I don't want to work there anymore. I have chosen my family over them and therefore feel like I am no longer valued as an employee. Just being there makes me feel like less of a human being.

I don't want to go. Just venting. Thanks for reading....

10 comments:

Ellemes said...

Before having Roo I would have said the exact same thing; that I couldn't imagine being a SAHM. Now I wish I was. I wish I could spend (mostly) every minute with her, even though I know that being a SAHM would not be easy.
Before I had her I was very involved in the school I was the head volleyball coach and went to every game and activity that my students were involved in. I was "the teacher who cared." Now I'm the "teacher that has a kid." It bothers me.
I know it's not the same as your situation, b/c other than the head coach job, I maintain the same position, but I wanted to say I understand.
I understand how having kids changes the way you think in a way you could have never imagined it would.
And I understand not wanting to work - Just about every night I consider playing hooky. After all, Roo is too little to tell on me. :) Hmm...I think I hear her coughing now, better go check for a fever ;)

Daisygirl said...

Oh that is a horrible feeling when you have to choose work over your family. My husband works hard so I can finish school and stay home with my kiddoz...I know someday I will work outside the home again but it will be for myself...I will be the boss!

Shell said...

How incredibly frustrating. Are you going to try to find another place to work? Or just venting?
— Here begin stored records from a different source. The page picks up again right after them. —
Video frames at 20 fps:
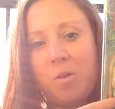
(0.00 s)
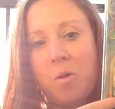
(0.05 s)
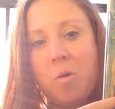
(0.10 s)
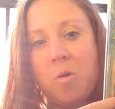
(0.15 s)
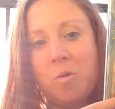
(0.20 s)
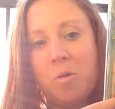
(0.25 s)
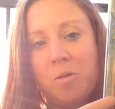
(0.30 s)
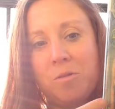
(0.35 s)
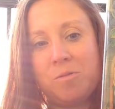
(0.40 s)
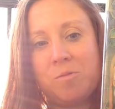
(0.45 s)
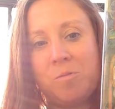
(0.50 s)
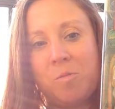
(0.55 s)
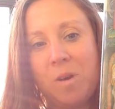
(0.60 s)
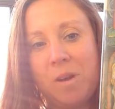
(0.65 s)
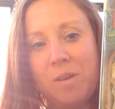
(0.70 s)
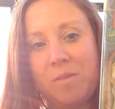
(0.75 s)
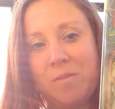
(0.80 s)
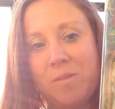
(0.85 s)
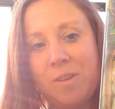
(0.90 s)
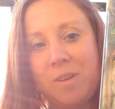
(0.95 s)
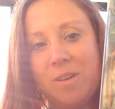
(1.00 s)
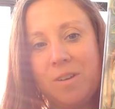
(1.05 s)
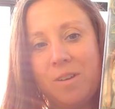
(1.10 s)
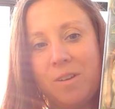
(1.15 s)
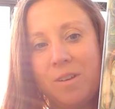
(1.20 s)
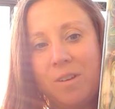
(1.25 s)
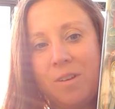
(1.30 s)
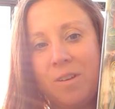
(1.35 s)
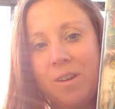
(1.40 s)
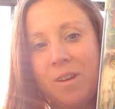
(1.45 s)
the ogre's wife
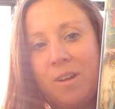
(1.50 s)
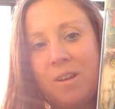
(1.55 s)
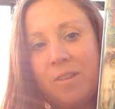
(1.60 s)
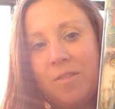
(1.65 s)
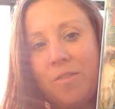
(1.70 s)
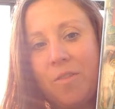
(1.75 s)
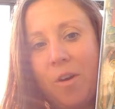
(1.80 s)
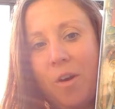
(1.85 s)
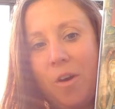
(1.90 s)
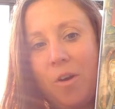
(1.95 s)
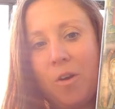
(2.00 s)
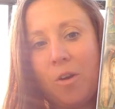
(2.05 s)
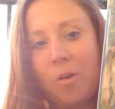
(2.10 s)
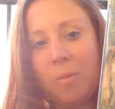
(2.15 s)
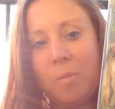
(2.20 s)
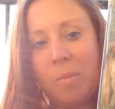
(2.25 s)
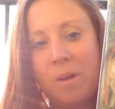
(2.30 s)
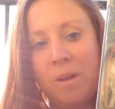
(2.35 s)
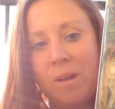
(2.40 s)
here, the harp,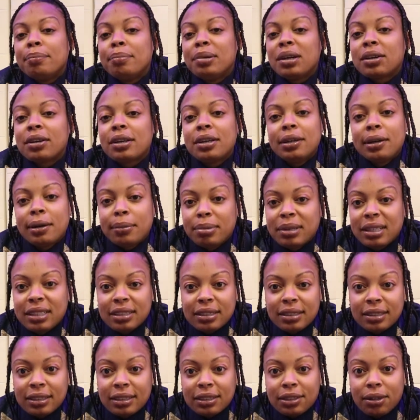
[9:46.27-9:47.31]
building your
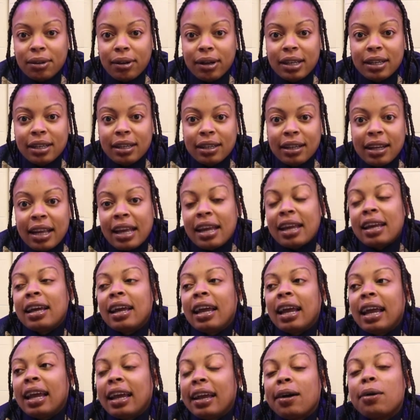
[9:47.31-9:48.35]
business credit,
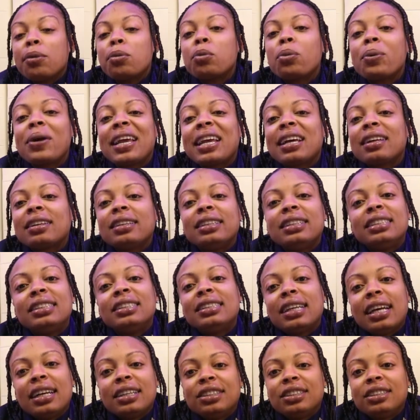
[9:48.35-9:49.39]
and weekly
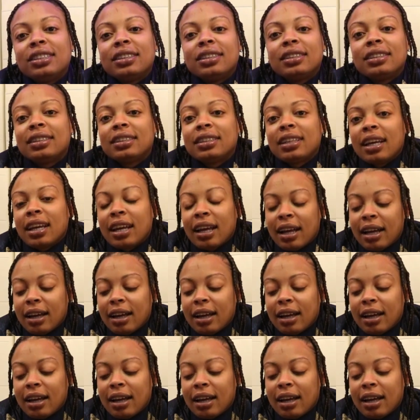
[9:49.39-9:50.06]
sessions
And btw- I take my boys to school every day and still feel like an outsider with the other moms.

The Wifey said...

So crazy you bring up the looking down on being a SAHM once. I did too. And to this day sometimes, even -as-, a SAHM I still feel like I need to be getting a job or something. *sigh*

Danifred said...

Going to a job that you hate is The. Worst.
I hope you find a place that makes you happy and allows you to strike the perfect balance between all the things that you love the most!

Rebecca said...

That's hard...I hope your photography takes off like crazy so you can have the life you're envisioning. It's so hard when life doesn't match up with what we want, huh? Try not to punch anyone in the face (i.e. other moms or less educated manager)!

Michelle Leigh said...

You poor thing. That is terrible how they demoted you for having a child. Is that even legal? Just hang in there, your photog business will take off and you can walk.

Tezzie said...

Aren't there laws against having your job given away when you've got to take time off to have a family??! I know there are here in Finland, at least...boy would that make me FUMING mad!!!

Like Michelle said, your photography business is sure to be a success...then you can go tell them where they can 'stick it' ;D

L. Merical said...

Don't worry babe, I know you'll be great at your own business, and I'm here to champion you all the way. One day we'll look back and laugh. Or cry. Or both. Chin up, I'll always be there for you <3

Messy Mommy said...

I felt the same way before I was a mom. My parents worked when I was growing up and I never felt less love or that I spent more time at the sitter's. I'm currently staying home now and enjoying it, but I really do miss the work world to. Hope you find the answers you're looking for!